• [What the exercise asks]: Reproduce all entries word for word.
◆ ◆ ◆ ◆
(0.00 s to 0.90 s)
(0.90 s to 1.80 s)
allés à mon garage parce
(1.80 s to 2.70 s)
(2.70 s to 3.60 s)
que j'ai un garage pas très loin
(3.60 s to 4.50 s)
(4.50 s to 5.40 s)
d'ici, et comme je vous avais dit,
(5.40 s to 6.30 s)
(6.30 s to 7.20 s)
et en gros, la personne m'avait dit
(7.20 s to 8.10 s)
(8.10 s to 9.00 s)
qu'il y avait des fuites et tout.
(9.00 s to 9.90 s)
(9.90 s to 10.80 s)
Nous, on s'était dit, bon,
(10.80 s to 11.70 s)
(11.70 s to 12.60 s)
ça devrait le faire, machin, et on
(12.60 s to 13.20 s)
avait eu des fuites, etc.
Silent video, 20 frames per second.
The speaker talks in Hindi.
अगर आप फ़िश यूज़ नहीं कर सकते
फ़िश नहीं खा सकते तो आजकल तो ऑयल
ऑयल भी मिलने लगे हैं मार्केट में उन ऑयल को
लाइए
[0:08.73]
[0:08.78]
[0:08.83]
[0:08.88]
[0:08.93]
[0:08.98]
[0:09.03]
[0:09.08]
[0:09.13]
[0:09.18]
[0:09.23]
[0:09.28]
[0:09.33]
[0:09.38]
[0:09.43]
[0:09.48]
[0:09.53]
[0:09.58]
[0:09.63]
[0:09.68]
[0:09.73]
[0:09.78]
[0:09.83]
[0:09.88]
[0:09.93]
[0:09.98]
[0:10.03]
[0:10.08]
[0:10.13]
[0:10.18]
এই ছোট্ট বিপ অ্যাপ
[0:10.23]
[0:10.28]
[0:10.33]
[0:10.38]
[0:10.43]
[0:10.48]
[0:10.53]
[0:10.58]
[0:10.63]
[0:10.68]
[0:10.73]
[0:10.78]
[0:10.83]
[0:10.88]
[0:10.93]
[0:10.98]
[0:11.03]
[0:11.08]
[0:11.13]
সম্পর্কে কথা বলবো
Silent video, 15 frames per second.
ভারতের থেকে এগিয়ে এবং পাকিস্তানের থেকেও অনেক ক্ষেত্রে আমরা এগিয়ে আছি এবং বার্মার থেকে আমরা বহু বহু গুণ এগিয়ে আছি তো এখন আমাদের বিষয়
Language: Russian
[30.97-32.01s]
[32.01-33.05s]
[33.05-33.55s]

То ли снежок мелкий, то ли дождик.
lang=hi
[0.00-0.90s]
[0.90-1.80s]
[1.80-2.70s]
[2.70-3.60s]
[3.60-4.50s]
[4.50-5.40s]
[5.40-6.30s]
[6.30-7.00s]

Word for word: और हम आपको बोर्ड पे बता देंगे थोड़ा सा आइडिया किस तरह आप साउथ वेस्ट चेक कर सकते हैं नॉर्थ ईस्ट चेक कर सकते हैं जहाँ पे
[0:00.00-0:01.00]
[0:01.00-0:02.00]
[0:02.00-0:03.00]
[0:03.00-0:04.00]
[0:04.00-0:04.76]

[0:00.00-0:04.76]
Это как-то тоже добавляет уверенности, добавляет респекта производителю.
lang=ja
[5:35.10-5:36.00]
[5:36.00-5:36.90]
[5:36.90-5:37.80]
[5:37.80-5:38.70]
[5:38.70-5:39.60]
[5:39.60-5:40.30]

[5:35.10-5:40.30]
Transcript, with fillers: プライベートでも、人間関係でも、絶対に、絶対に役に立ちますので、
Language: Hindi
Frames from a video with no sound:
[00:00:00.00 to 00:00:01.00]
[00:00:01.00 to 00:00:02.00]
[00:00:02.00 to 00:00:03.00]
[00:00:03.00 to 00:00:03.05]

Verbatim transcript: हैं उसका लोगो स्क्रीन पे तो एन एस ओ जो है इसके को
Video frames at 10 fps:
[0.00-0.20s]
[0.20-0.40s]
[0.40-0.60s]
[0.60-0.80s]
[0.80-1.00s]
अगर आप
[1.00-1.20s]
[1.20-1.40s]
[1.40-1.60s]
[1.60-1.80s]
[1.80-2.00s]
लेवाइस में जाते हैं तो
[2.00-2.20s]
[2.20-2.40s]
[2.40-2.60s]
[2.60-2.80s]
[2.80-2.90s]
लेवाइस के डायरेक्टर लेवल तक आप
◆ ◆ ◆ ◆
• [Solved exercise]:
(0.00 s to 0.90 s)
(0.90 s to 1.80 s)
allés à mon garage parce
(1.80 s to 2.70 s)
(2.70 s to 3.60 s)
que j'ai un garage pas très loin
(3.60 s to 4.50 s)
(4.50 s to 5.40 s)
d'ici, et comme je vous avais dit,
(5.40 s to 6.30 s)
(6.30 s to 7.20 s)
et en gros, la personne m'avait dit
(7.20 s to 8.10 s)
(8.10 s to 9.00 s)
qu'il y avait des fuites et tout.
(9.00 s to 9.90 s)
(9.90 s to 10.80 s)
Nous, on s'était dit, bon,
(10.80 s to 11.70 s)
(11.70 s to 12.60 s)
ça devrait le faire, machin, et on
(12.60 s to 13.20 s)
avait eu des fuites, etc.
Silent video, 20 frames per second.
The speaker talks in Hindi.
अगर आप फ़िश यूज़ नहीं कर सकते
फ़िश नहीं खा सकते तो आजकल तो ऑयल
ऑयल भी मिलने लगे हैं मार्केट में उन ऑयल को
लाइए
[0:08.73]
[0:08.78]
[0:08.83]
[0:08.88]
[0:08.93]
[0:08.98]
[0:09.03]
[0:09.08]
[0:09.13]
[0:09.18]
[0:09.23]
[0:09.28]
[0:09.33]
[0:09.38]
[0:09.43]
[0:09.48]
[0:09.53]
[0:09.58]
[0:09.63]
[0:09.68]
[0:09.73]
[0:09.78]
[0:09.83]
[0:09.88]
[0:09.93]
[0:09.98]
[0:10.03]
[0:10.08]
[0:10.13]
[0:10.18]
এই ছোট্ট বিপ অ্যাপ
[0:10.23]
[0:10.28]
[0:10.33]
[0:10.38]
[0:10.43]
[0:10.48]
[0:10.53]
[0:10.58]
[0:10.63]
[0:10.68]
[0:10.73]
[0:10.78]
[0:10.83]
[0:10.88]
[0:10.93]
[0:10.98]
[0:11.03]
[0:11.08]
[0:11.13]
সম্পর্কে কথা বলবো
Silent video, 15 frames per second.
ভারতের থেকে এগিয়ে এবং পাকিস্তানের থেকেও অনেক ক্ষেত্রে আমরা এগিয়ে আছি এবং বার্মার থেকে আমরা বহু বহু গুণ এগিয়ে আছি তো এখন আমাদের বিষয়
Language: Russian
[30.97-32.01s]
[32.01-33.05s]
[33.05-33.55s]

То ли снежок мелкий, то ли дождик.
lang=hi
[0.00-0.90s]
[0.90-1.80s]
[1.80-2.70s]
[2.70-3.60s]
[3.60-4.50s]
[4.50-5.40s]
[5.40-6.30s]
[6.30-7.00s]

Word for word: और हम आपको बोर्ड पे बता देंगे थोड़ा सा आइडिया किस तरह आप साउथ वेस्ट चेक कर सकते हैं नॉर्थ ईस्ट चेक कर सकते हैं जहाँ पे
[0:00.00-0:01.00]
[0:01.00-0:02.00]
[0:02.00-0:03.00]
[0:03.00-0:04.00]
[0:04.00-0:04.76]

[0:00.00-0:04.76]
Это как-то тоже добавляет уверенности, добавляет респекта производителю.
lang=ja
[5:35.10-5:36.00]
[5:36.00-5:36.90]
[5:36.90-5:37.80]
[5:37.80-5:38.70]
[5:38.70-5:39.60]
[5:39.60-5:40.30]

[5:35.10-5:40.30]
Transcript, with fillers: プライベートでも、人間関係でも、絶対に、絶対に役に立ちますので、
Language: Hindi
Frames from a video with no sound:
[00:00:00.00 to 00:00:01.00]
[00:00:01.00 to 00:00:02.00]
[00:00:02.00 to 00:00:03.00]
[00:00:03.00 to 00:00:03.05]

Verbatim transcript: हैं उसका लोगो स्क्रीन पे तो एन एस ओ जो है इसके को
Video frames at 10 fps:
[0.00-0.20s]
[0.20-0.40s]
[0.40-0.60s]
[0.60-0.80s]
[0.80-1.00s]
अगर आप
[1.00-1.20s]
[1.20-1.40s]
[1.40-1.60s]
[1.60-1.80s]
[1.80-2.00s]
लेवाइस में जाते हैं तो
[2.00-2.20s]
[2.20-2.40s]
[2.40-2.60s]
[2.60-2.80s]
[2.80-2.90s]
लेवाइस के डायरेक्टर लेवल तक आप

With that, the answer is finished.